Amazon’s Echo Brims with Groundbreaking Promise - ilamont
http://www.nytimes.com/2016/03/10/technology/the-echo-from-amazon-brims-with-groundbreaking-promise.html
======
sisk
Writing a bit about the Echo has been on my todo list but this article touches
on a lot of points I was thinking about. I got it thinking it would be a bit
of a gimmick—and to an extent, it still is at times. But, as the author found,
it has snuck into facets of my life. Shopping lists, weather, home automation,
etc.

The thing is, it's a natural interface with a decent interaction model.

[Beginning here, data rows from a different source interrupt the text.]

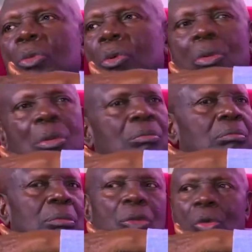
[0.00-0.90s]
know,
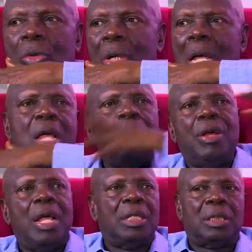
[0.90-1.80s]
you know,
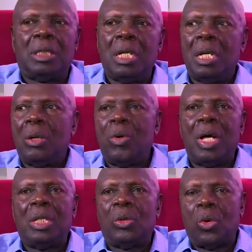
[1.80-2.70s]
areas where
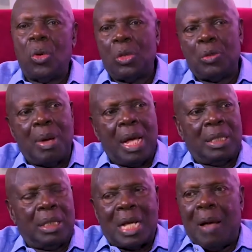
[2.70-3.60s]
the coal
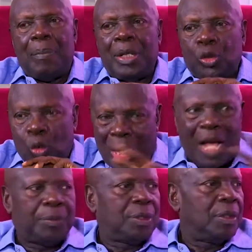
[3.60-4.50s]
mining companies collapsed.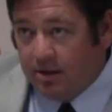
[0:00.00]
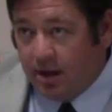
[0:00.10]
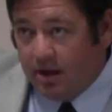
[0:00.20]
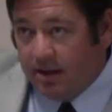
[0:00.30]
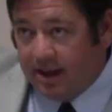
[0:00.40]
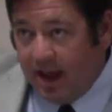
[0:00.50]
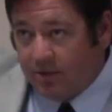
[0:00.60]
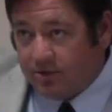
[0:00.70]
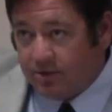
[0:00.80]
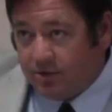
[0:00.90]
none of the
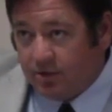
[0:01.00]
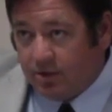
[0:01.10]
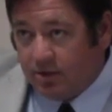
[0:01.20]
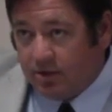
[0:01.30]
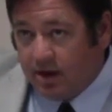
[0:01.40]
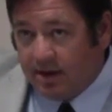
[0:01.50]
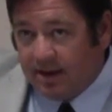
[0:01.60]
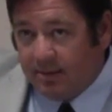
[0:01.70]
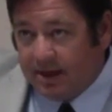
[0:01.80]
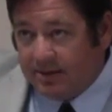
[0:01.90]
council, or none of the
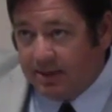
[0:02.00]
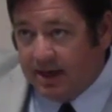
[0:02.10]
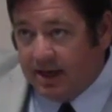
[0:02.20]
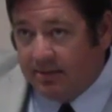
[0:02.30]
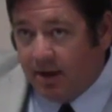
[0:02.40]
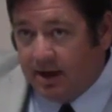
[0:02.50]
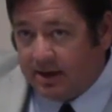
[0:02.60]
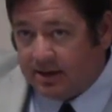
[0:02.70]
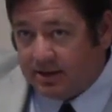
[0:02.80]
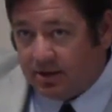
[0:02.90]
committees meeting
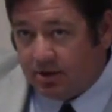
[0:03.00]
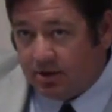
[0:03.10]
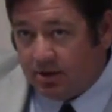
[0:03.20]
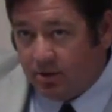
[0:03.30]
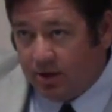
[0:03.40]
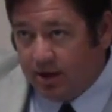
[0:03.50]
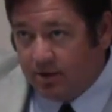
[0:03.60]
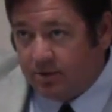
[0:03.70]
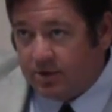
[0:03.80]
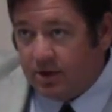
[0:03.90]
minus
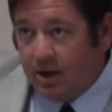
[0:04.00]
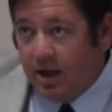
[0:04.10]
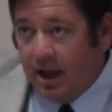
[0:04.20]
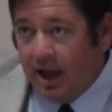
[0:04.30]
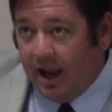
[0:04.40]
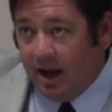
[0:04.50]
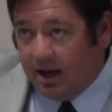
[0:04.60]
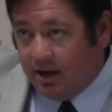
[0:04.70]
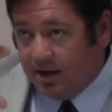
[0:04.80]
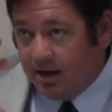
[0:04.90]
Carino's.
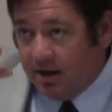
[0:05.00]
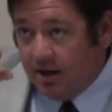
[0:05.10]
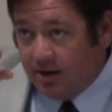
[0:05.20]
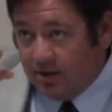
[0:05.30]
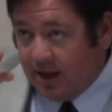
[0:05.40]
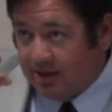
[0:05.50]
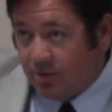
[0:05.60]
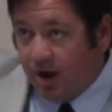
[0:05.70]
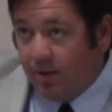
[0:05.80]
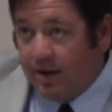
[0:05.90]
And that's
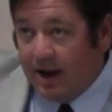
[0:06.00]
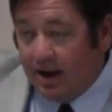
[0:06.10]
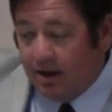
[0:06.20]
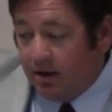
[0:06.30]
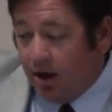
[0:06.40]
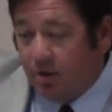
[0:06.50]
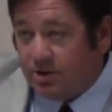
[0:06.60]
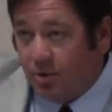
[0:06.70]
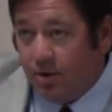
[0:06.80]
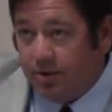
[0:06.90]
why we go
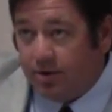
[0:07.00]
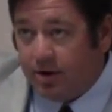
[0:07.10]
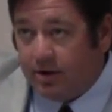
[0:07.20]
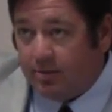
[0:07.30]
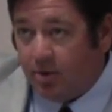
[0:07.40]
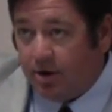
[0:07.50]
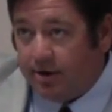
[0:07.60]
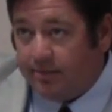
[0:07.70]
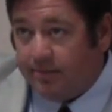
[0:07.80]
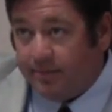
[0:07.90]
till 1.30 in the morning.
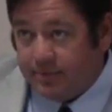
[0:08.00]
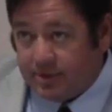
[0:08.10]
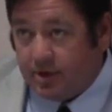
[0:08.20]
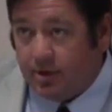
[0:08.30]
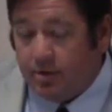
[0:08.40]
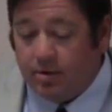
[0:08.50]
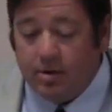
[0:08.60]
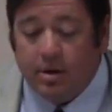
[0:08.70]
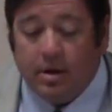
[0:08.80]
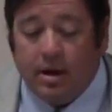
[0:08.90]
So
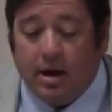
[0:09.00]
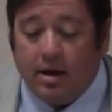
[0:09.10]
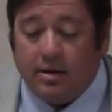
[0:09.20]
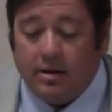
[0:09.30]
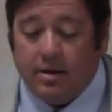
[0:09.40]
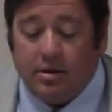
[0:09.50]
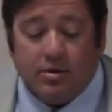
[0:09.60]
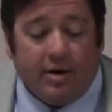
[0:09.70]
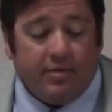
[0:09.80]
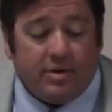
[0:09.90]
uh,
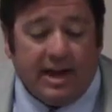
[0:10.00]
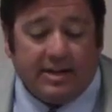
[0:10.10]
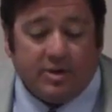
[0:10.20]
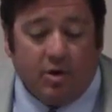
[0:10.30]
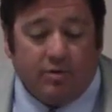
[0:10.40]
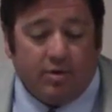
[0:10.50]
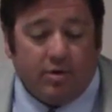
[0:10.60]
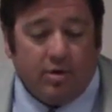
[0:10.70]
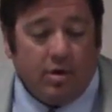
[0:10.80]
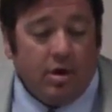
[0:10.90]
whoever takes
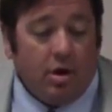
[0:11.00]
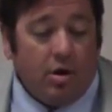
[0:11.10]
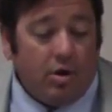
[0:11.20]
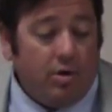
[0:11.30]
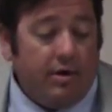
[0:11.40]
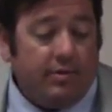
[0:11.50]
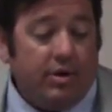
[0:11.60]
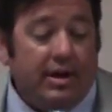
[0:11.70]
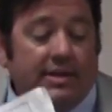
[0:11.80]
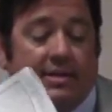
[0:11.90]
over or whoever
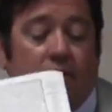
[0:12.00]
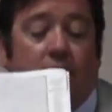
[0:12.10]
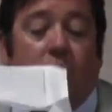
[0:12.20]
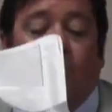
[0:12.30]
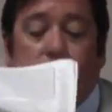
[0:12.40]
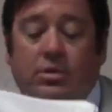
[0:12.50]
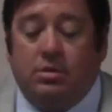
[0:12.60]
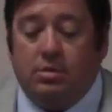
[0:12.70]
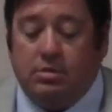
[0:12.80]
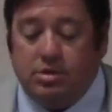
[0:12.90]
is the new
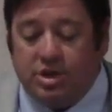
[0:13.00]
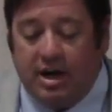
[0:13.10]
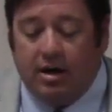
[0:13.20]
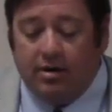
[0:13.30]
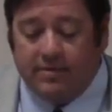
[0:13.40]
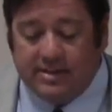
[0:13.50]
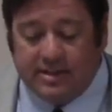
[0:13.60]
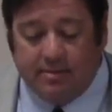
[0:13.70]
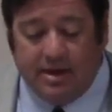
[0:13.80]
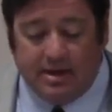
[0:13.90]
chair of these
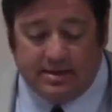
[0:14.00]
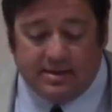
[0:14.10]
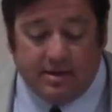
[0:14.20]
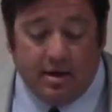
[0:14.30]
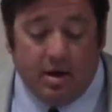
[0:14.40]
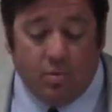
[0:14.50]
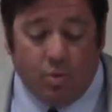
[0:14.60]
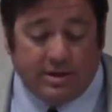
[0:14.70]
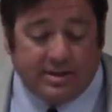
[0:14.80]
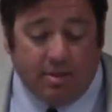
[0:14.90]
committees,
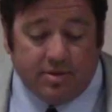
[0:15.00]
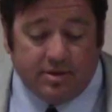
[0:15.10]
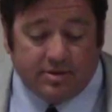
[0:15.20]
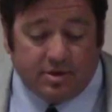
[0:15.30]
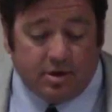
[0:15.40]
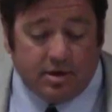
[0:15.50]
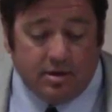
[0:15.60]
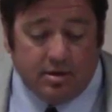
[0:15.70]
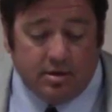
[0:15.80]
once a month is good.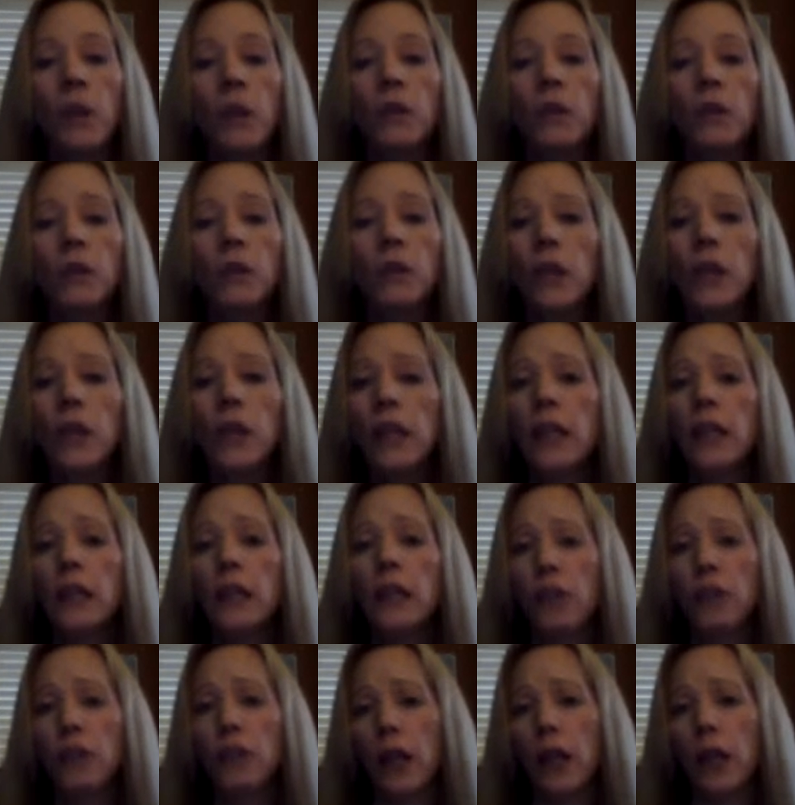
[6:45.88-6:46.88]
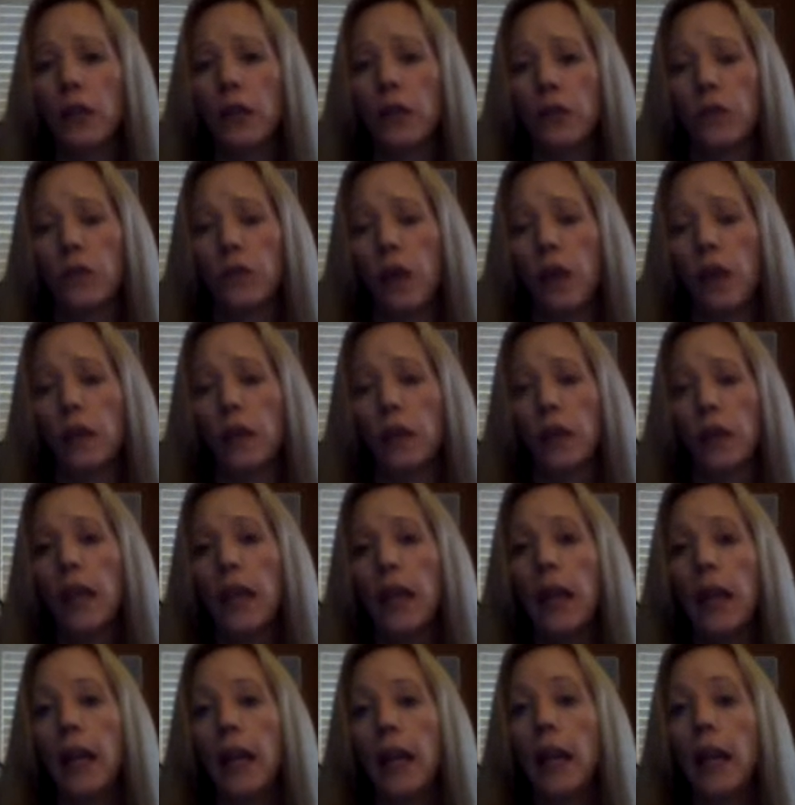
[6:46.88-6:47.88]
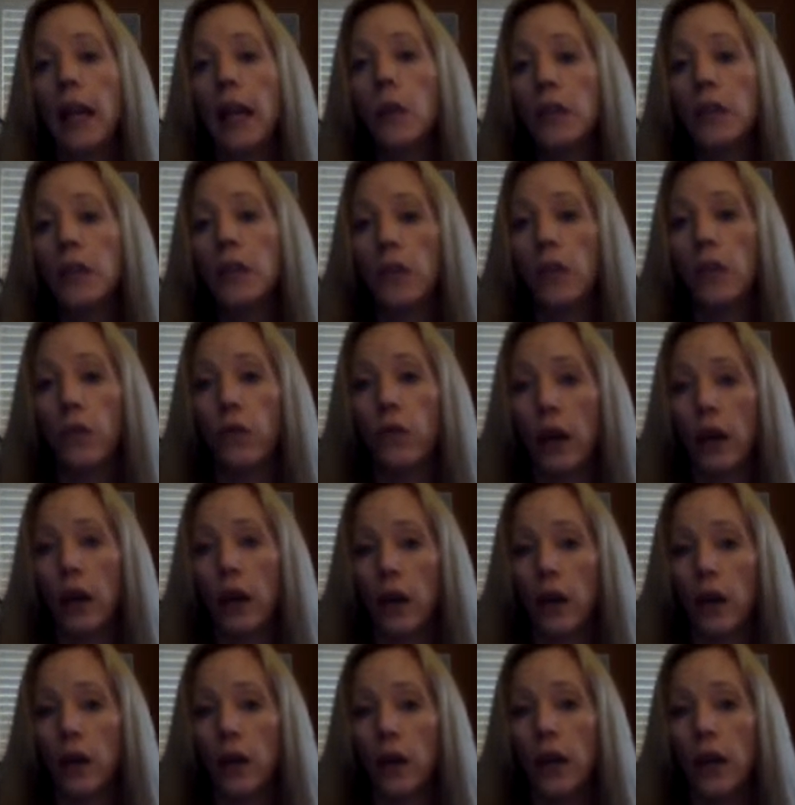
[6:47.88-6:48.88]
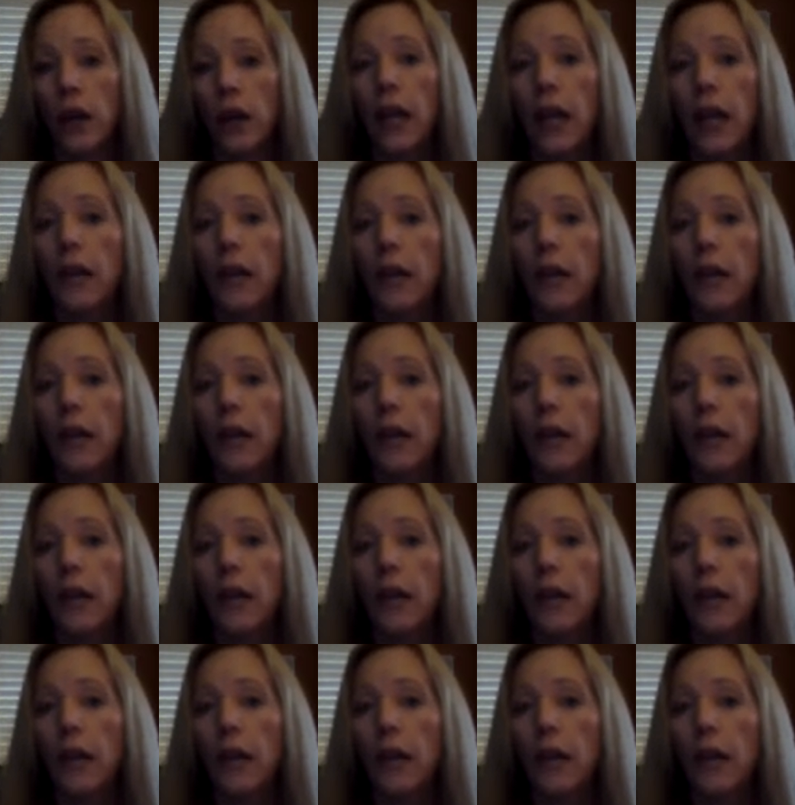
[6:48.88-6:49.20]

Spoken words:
It was really the druggist's fault. He was unfair.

Keyboards, mice, etc, have all become second nature to most of us but they're
still not truly natural. The Echo feels like one of the first voice-based
interfaces that isn't a complete gimmick. And the hardware does an amazing job
of perking up when I say the wake word and picking me out of a room full of
noise.

What really convinced me of it's value was when I started digging in to
writing a skill for it. My grandfather passed recently and my grandmother has
horrible eyesight. I wrote a skill that enables my grandmother to ask to start
a phone call. She is then asked who she would like to call. Once she says a
name, she receives a call on her landline, is greeted, and the call is
forwarded to the intended recipient. There was a small learning curve ("you
can't just say, 'call John,' you have to ask her to 'start a phone call'") but
it has worked and has provided an often confused elderly woman with poor
eyesight a straightforward way of connecting with her loved ones.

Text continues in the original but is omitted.